Key Implementation Notes

  • One-Hot State Encoding: The Cliff Walking environment uses discrete states (0–47). We convert these to one-hot vectors to feed into the neural network.
  • Next Action Selection: The agent selects next_action before the learn step—this is the defining feature of SARSA.
  • Epsilon Decay: Over time, the agent reduces exploration (lower \(\epsilon\)) and converges to the optimal policy.

V. SARSA Variants

1. Expected SARSA

Expected SARSA is a variant that reduces the variance of SARSA updates by using the expected value of the next Q-value instead of the sampled next action \(a’\). The update rule is:

\(Q(s,a) \leftarrow Q(s,a) + \alpha \left[ r + \gamma \mathbb{E}_{\pi}[Q(s’,a’)] – Q(s,a) \right]\)

Where \(\mathbb{E}_{\pi}[Q(s’,a’)] = \sum_{a’} \pi(a’|s’) Q(s’,a’)\) is the expected Q-value under the behavior policy \(\pi\). Expected SARSA is more stable than standard SARSA but requires computing the expectation over all actions.

2. Double SARSA

Double SARSA addresses the overestimation bias of Q-learning (and SARSA) by using two separate Q-networks:

  • One network selects the next action \(a’ = \arg\max_{a} Q_1(s’,a)\).
  • The other network evaluates the Q-value of that action: \(Q_2(s’,a’)\).

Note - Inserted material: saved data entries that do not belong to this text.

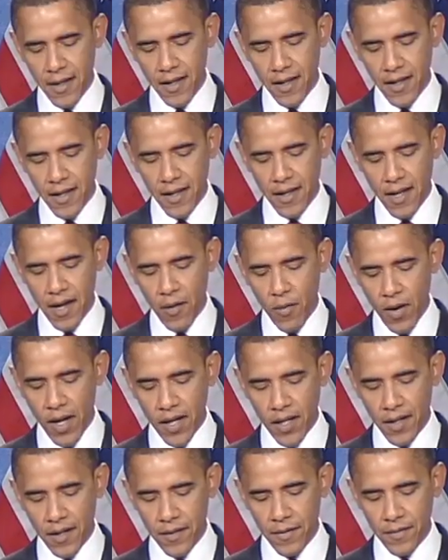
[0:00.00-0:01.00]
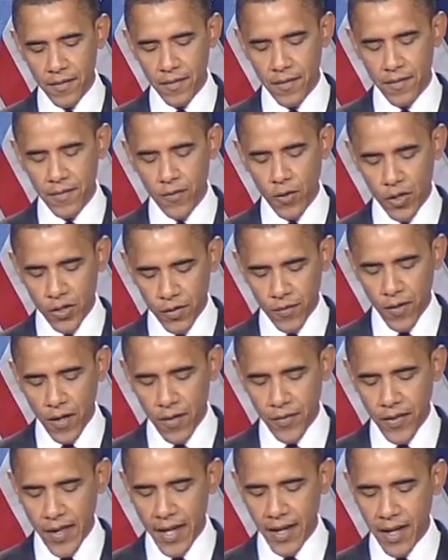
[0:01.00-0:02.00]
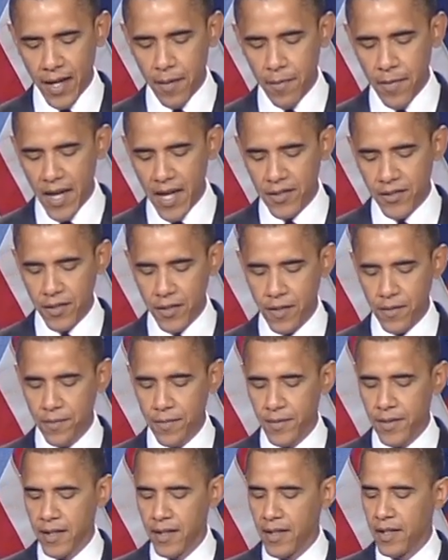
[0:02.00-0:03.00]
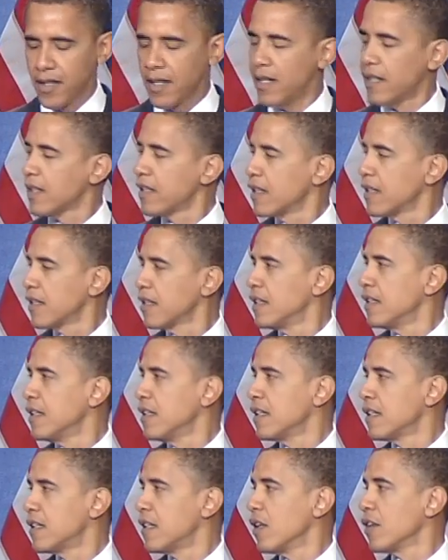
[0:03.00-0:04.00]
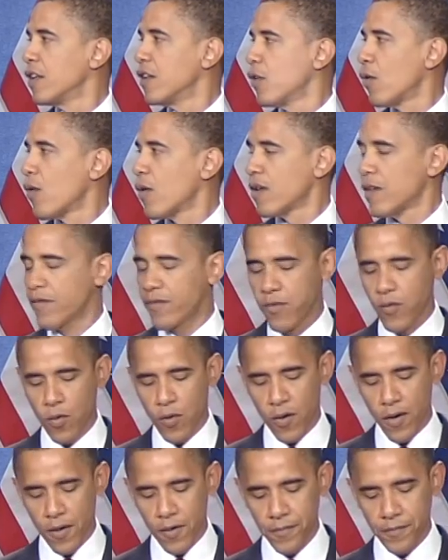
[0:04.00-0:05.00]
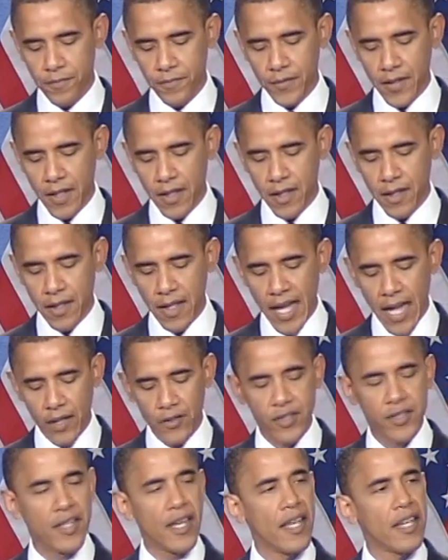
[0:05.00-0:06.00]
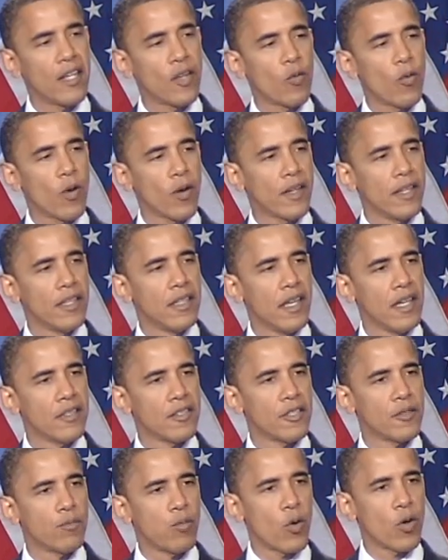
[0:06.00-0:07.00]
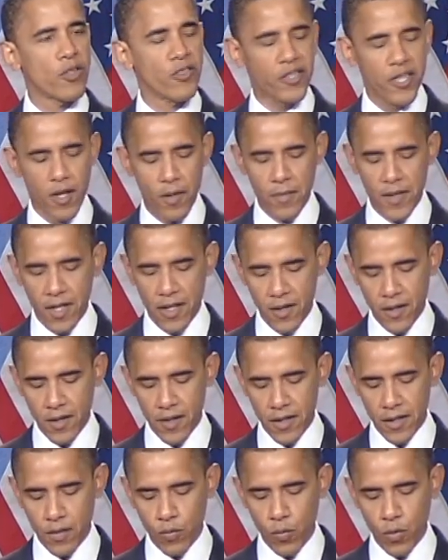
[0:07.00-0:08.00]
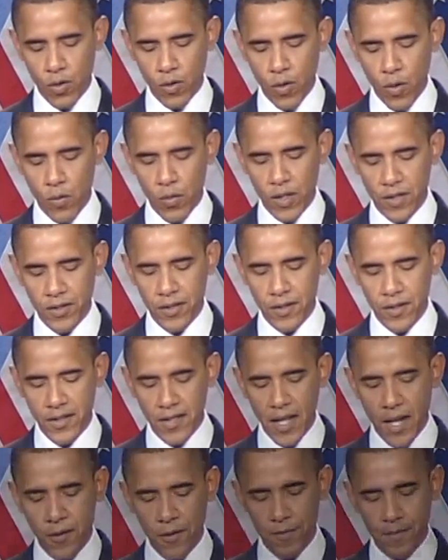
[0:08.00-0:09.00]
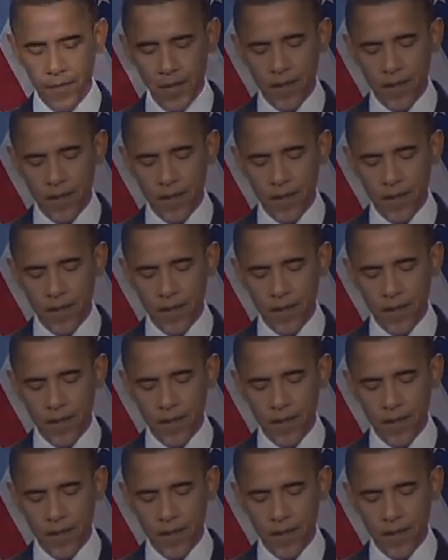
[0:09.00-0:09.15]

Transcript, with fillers: Uh, I want to, first of all, thank Ambassador uh, Gildenhorn for uh, the outstanding work he does as board chairman here at the Woodrow Wilson Center.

This reduces the tendency of the algorithm to overestimate Q-values, leading to more robust learning.


VI. Summary

Core Difference from Q-Learning: SARSA uses the agent’s actual next action, while Q-Learning uses the best possible next action.

SARSA is an on-policy TD learning algorithm that learns the action-value function of the agent’s current behavior policy.

Update Rule: Depends on the sequence \(s \to a \to r \to s’ \to a’\), where \(a’\) is selected by the behavior policy (e.g., \(\epsilon\)-greedy).

Key Advantage: More conservative than Q-Learning, making it ideal for safety-critical tasks (e.g., robot navigation, cliff walking).

Variants: Expected SARSA (reduces variance) and Double SARSA (reduces overestimation bias).